▶ _WORK INSTRUCTION_
Copy only those lines which run from the line containing "[0:11.00-0:12.00]" to the end of the entries below, both inclusive, exactly as written and with no pictures.

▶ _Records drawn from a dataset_
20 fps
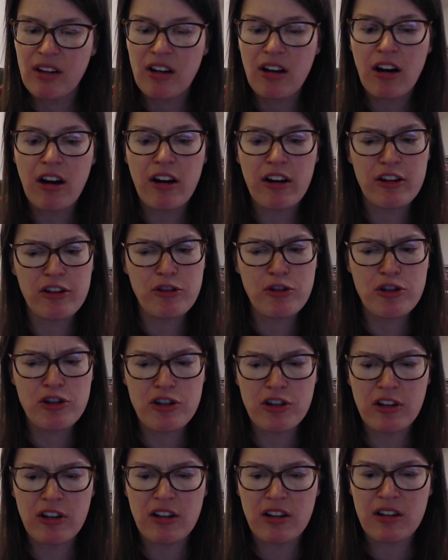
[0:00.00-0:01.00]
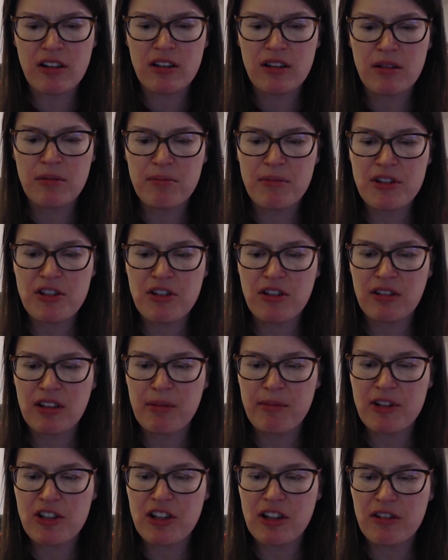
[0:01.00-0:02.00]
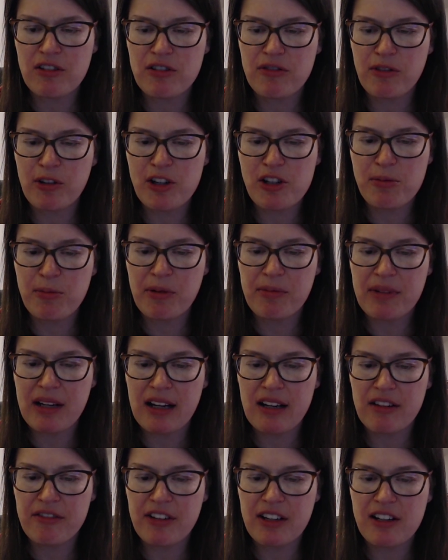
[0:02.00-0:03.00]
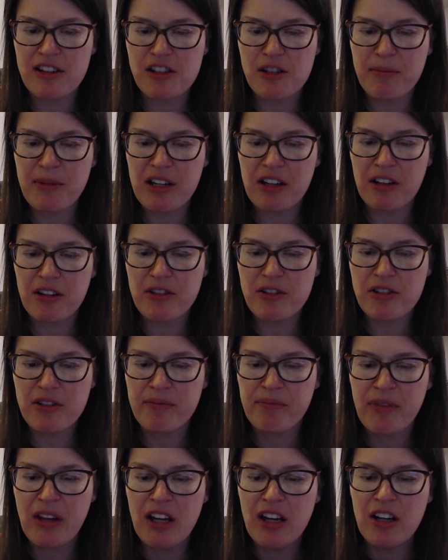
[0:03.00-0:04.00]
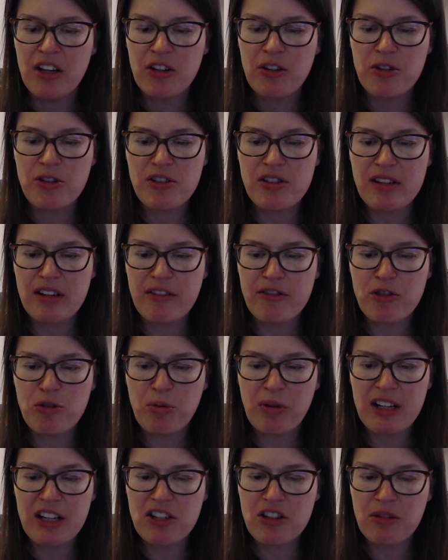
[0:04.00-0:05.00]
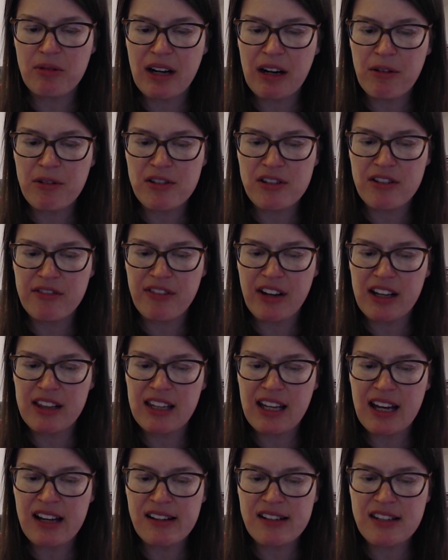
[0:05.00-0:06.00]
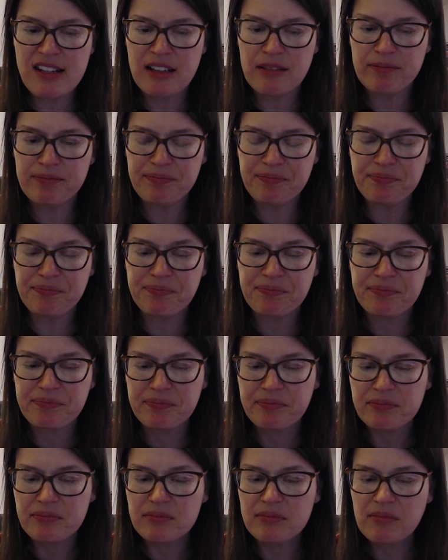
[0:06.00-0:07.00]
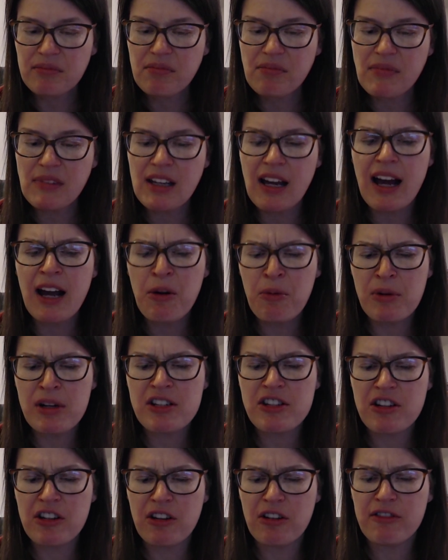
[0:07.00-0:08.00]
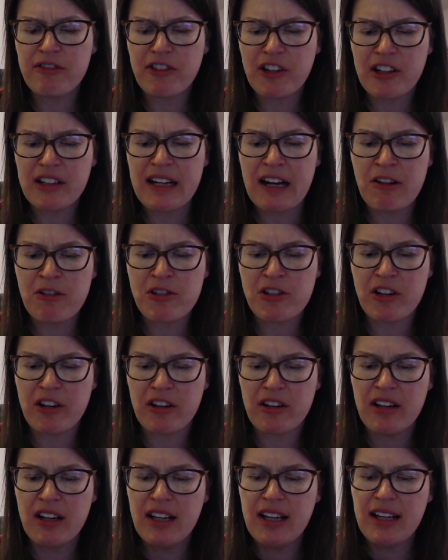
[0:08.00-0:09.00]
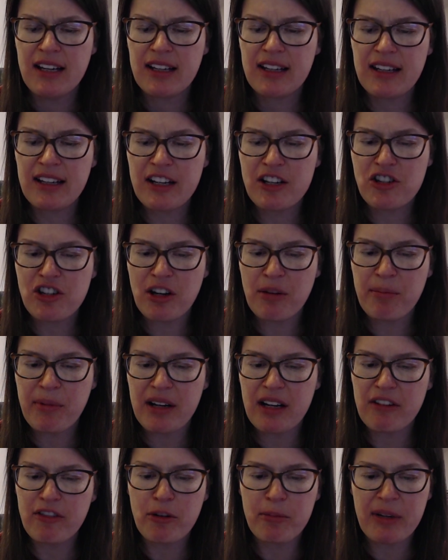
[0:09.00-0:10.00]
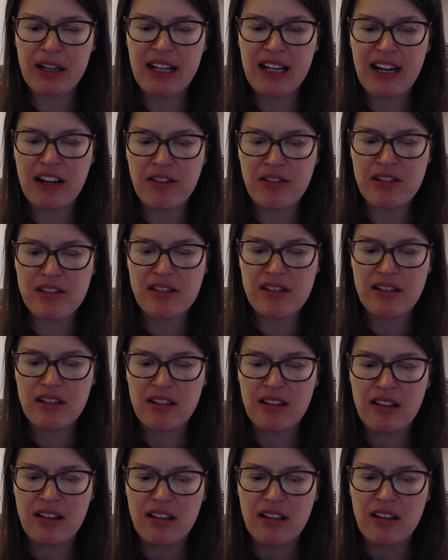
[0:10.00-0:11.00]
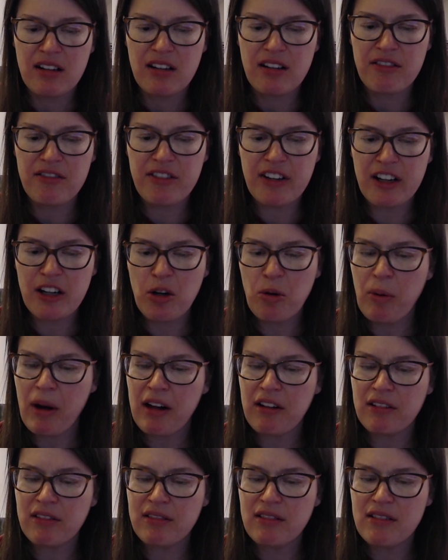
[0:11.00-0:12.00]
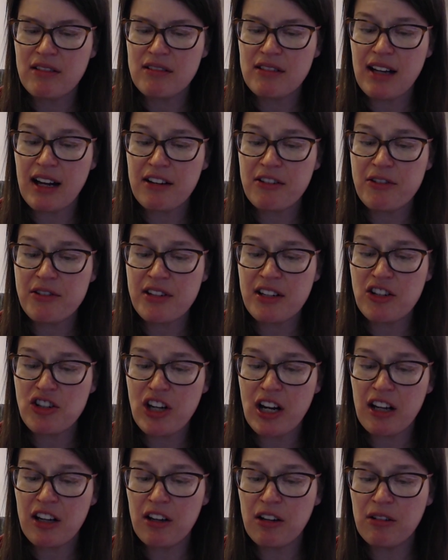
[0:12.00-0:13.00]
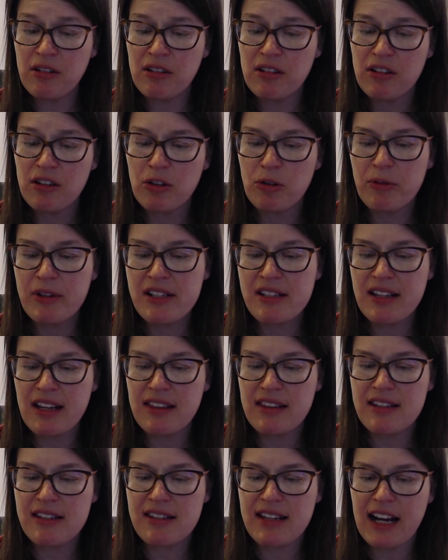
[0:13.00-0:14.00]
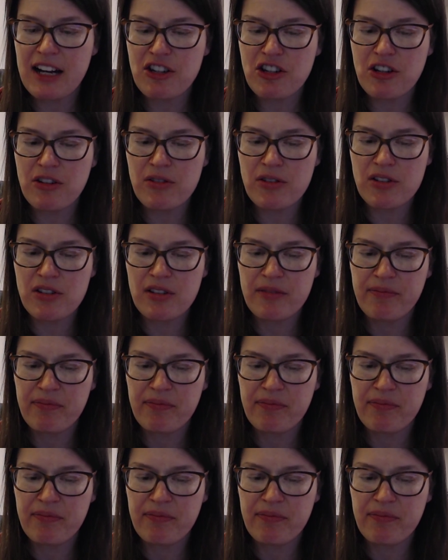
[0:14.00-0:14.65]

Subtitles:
Are you sure? Mr. Lemoncello's voice boomed out of hidden speakers. You still have 22 hours to find the exit. I want to go for it now, sir. Get a jump on everybody else. Very well. Dr. Zinchenko, reset the statues.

▶ _OUTPUT FOR THIS EXERCISE_
[0:11.00-0:12.00]
[0:12.00-0:13.00]
[0:13.00-0:14.00]
[0:14.00-0:14.65]

Subtitles:
Are you sure? Mr. Lemoncello's voice boomed out of hidden speakers. You still have 22 hours to find the exit. I want to go for it now, sir. Get a jump on everybody else. Very well. Dr. Zinchenko, reset the statues.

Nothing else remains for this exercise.